• [Work instruction] Print the entire listing below word for word, excluding its pictures.

• [Supplied material]
────────────────

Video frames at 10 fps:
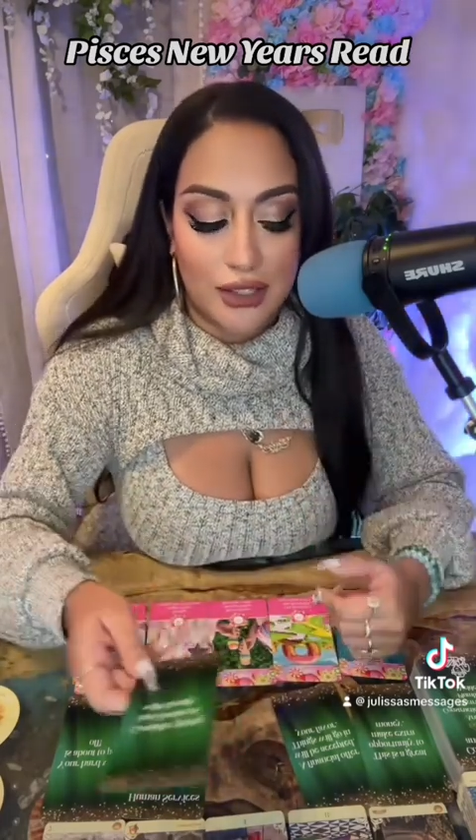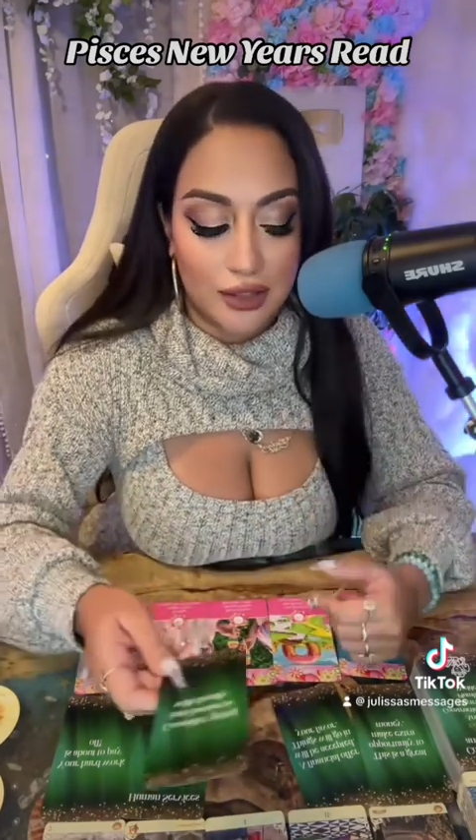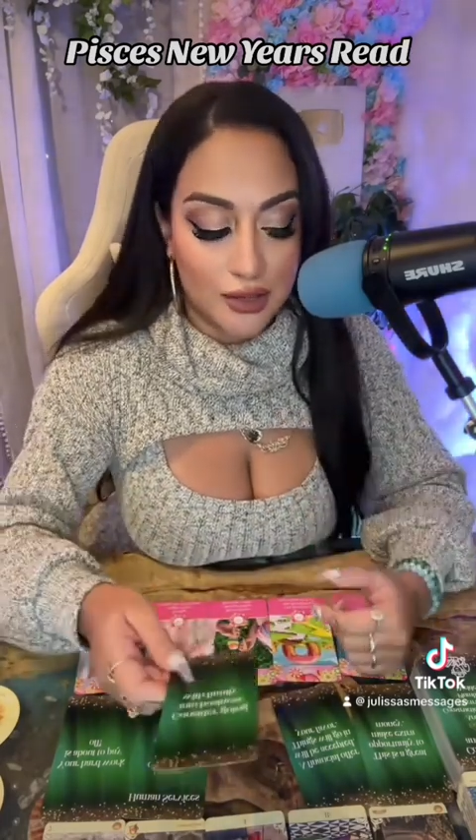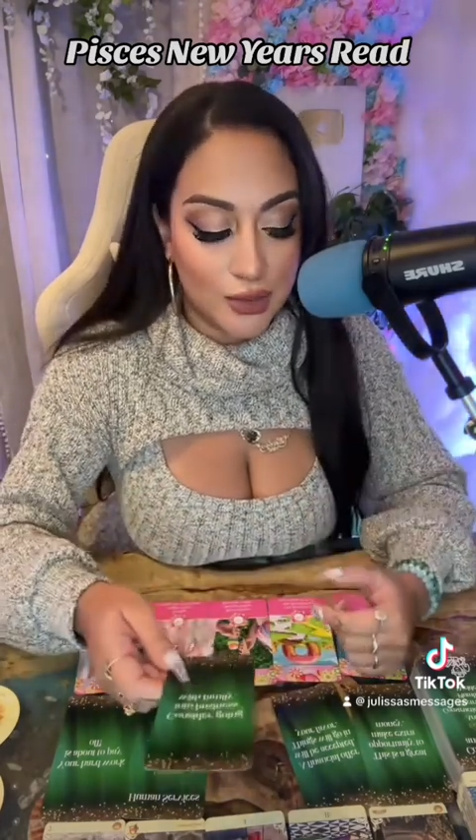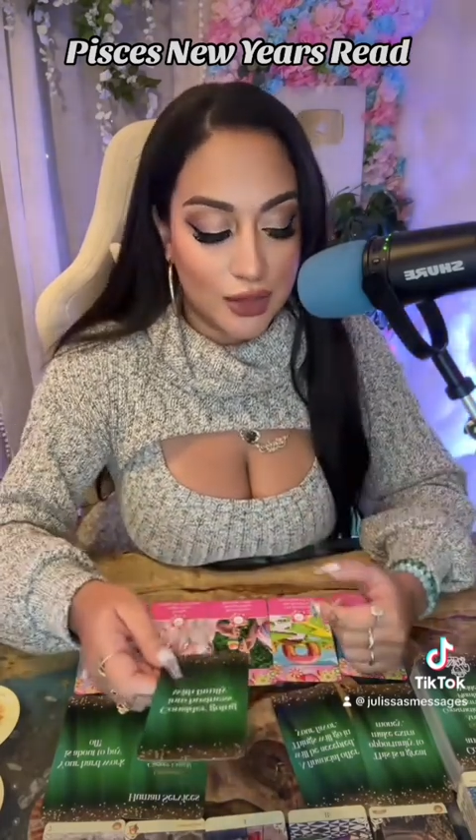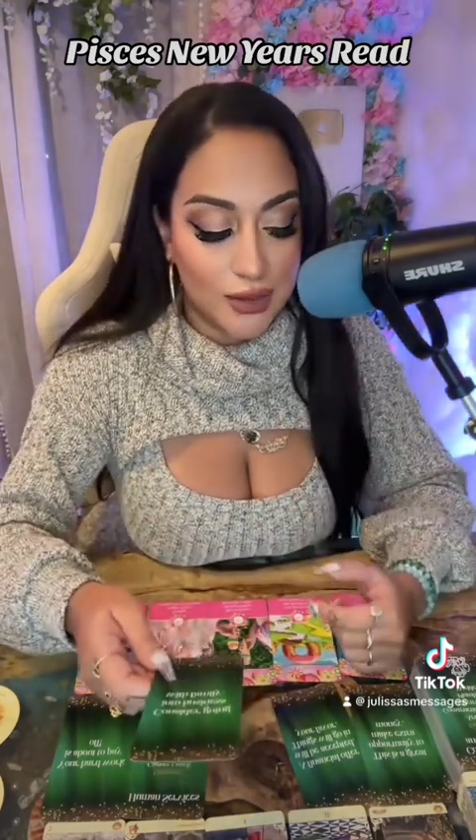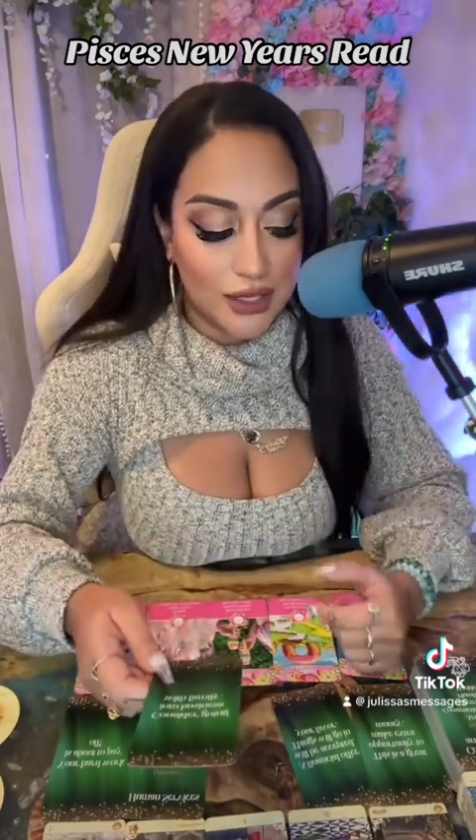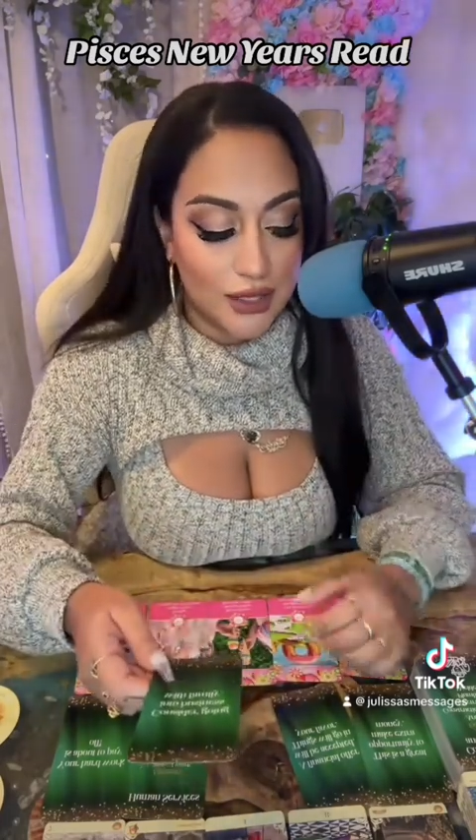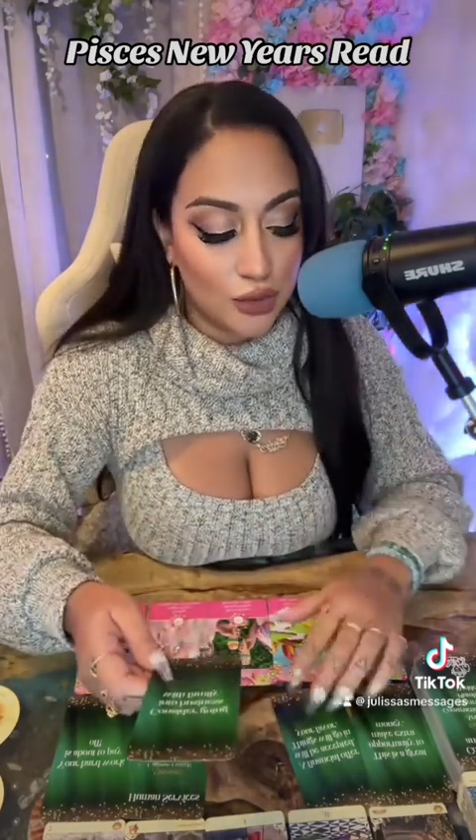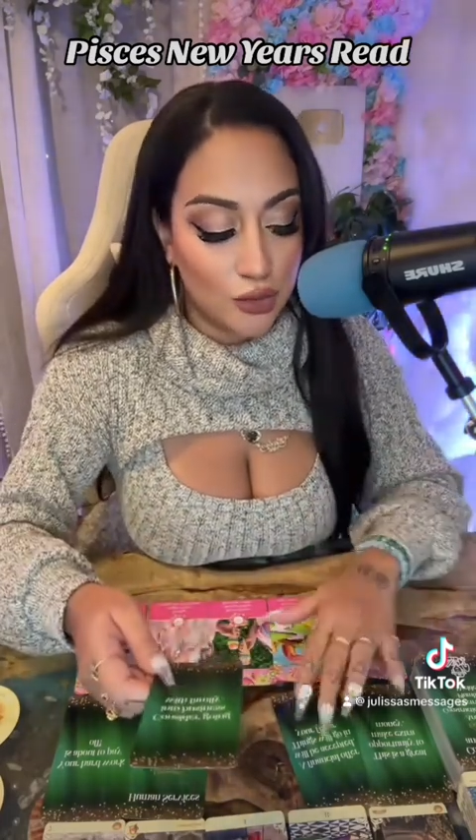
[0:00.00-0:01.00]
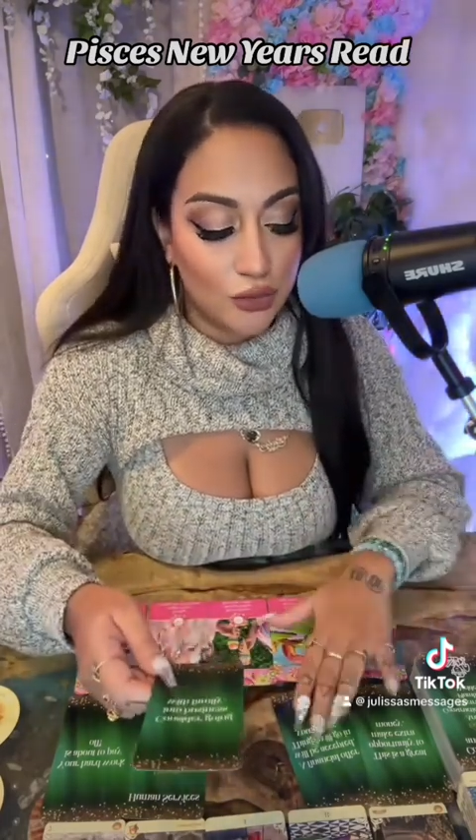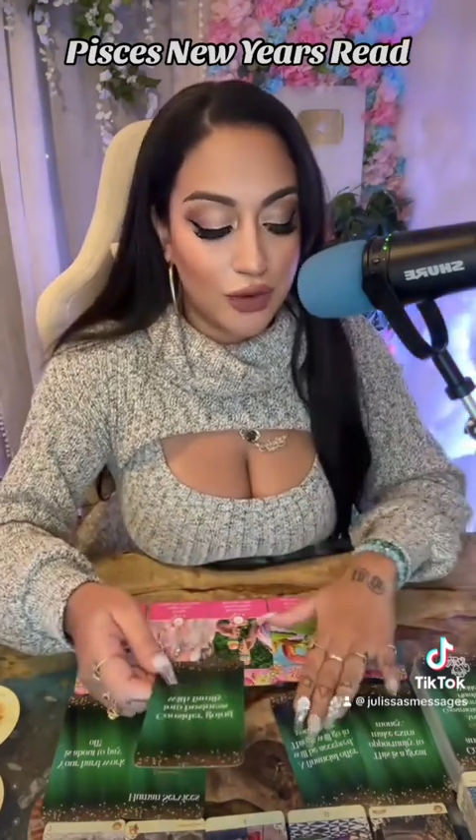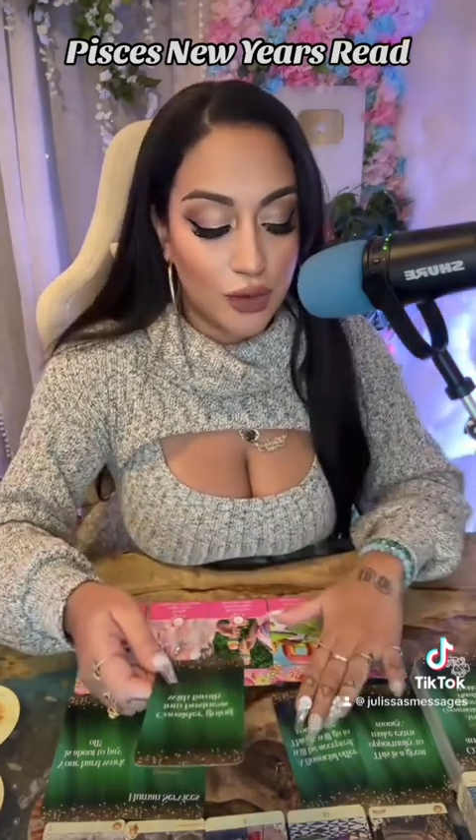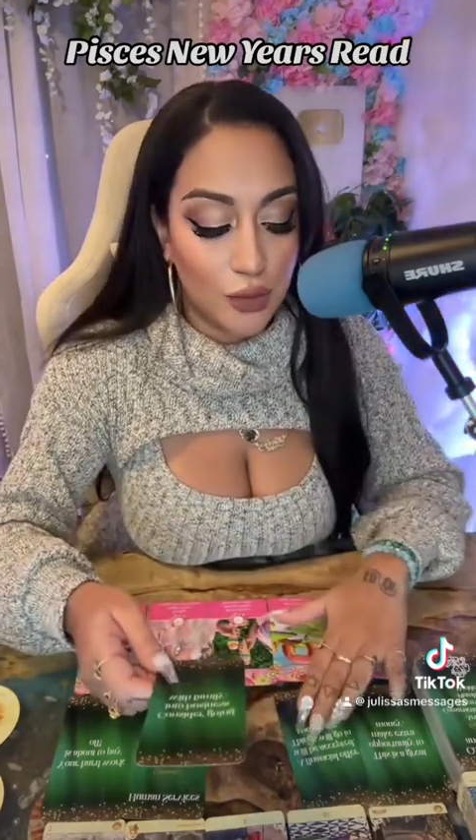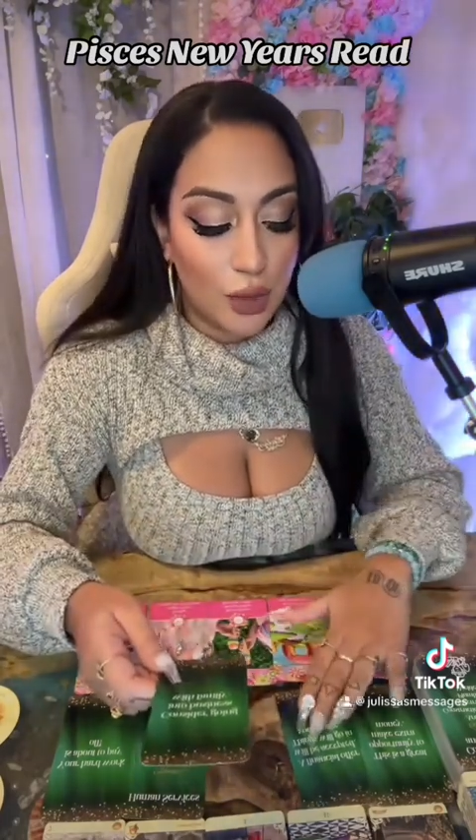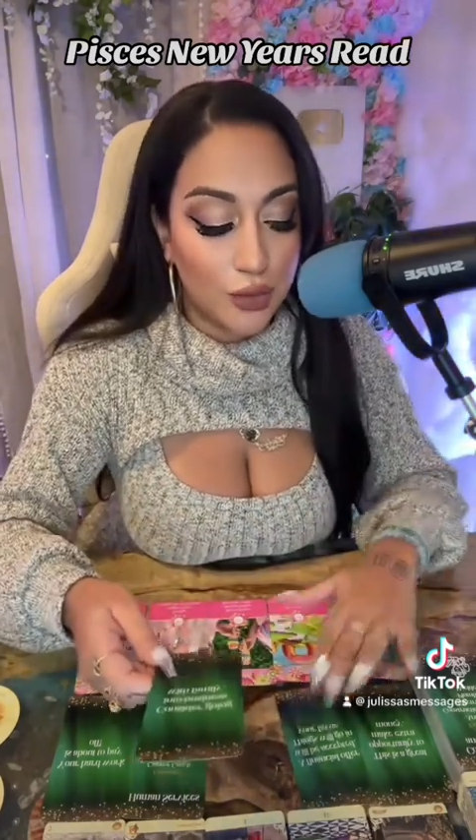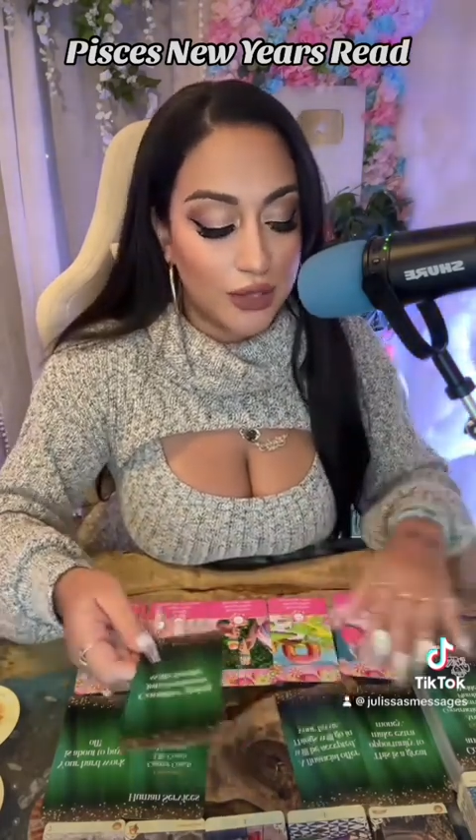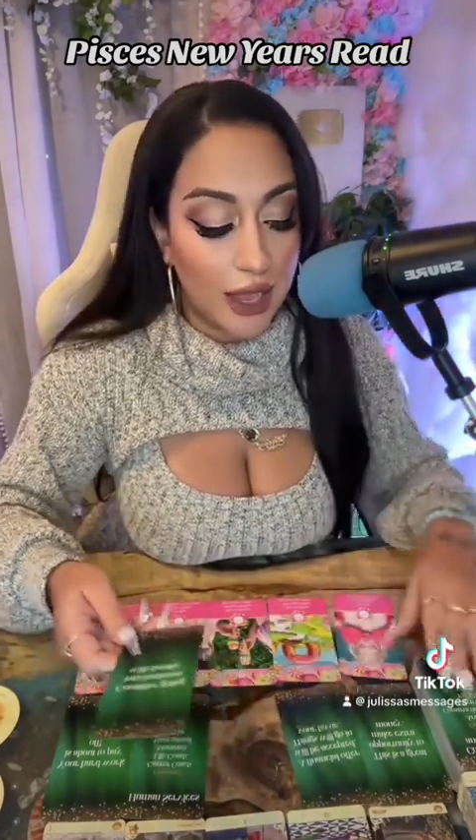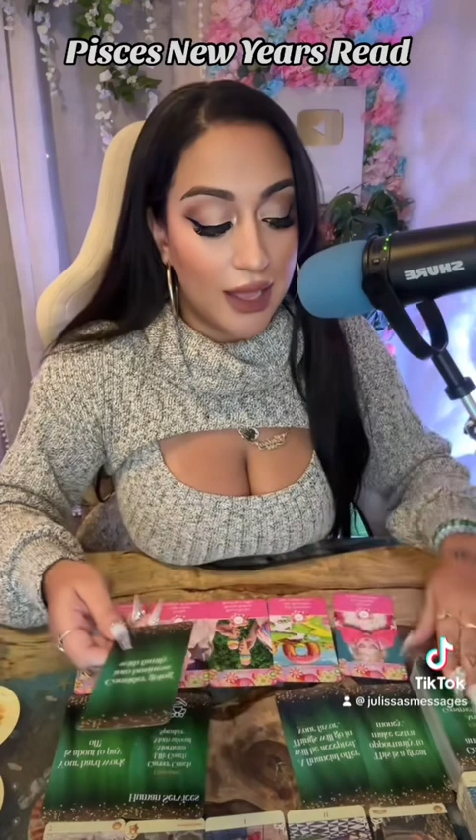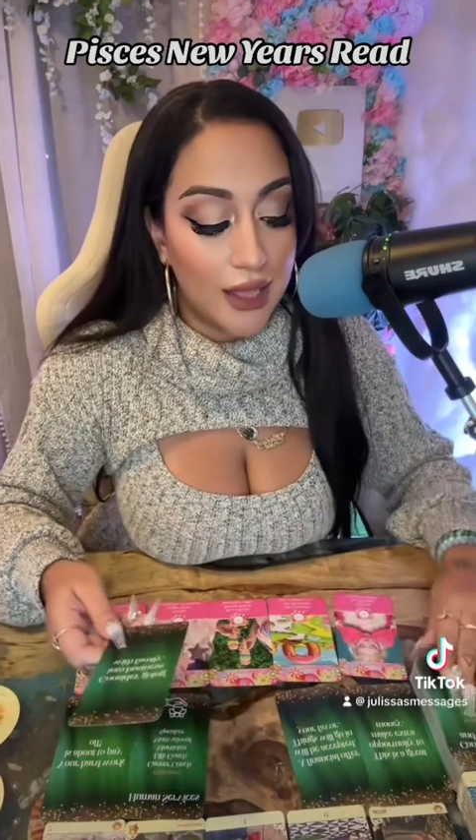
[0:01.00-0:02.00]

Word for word: there is what I'm seeing. You do very well with that.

────────────────

• [Written response]
Video frames at 10 fps:
[0:00.00-0:01.00]
[0:01.00-0:02.00]

Word for word: there is what I'm seeing. You do very well with that.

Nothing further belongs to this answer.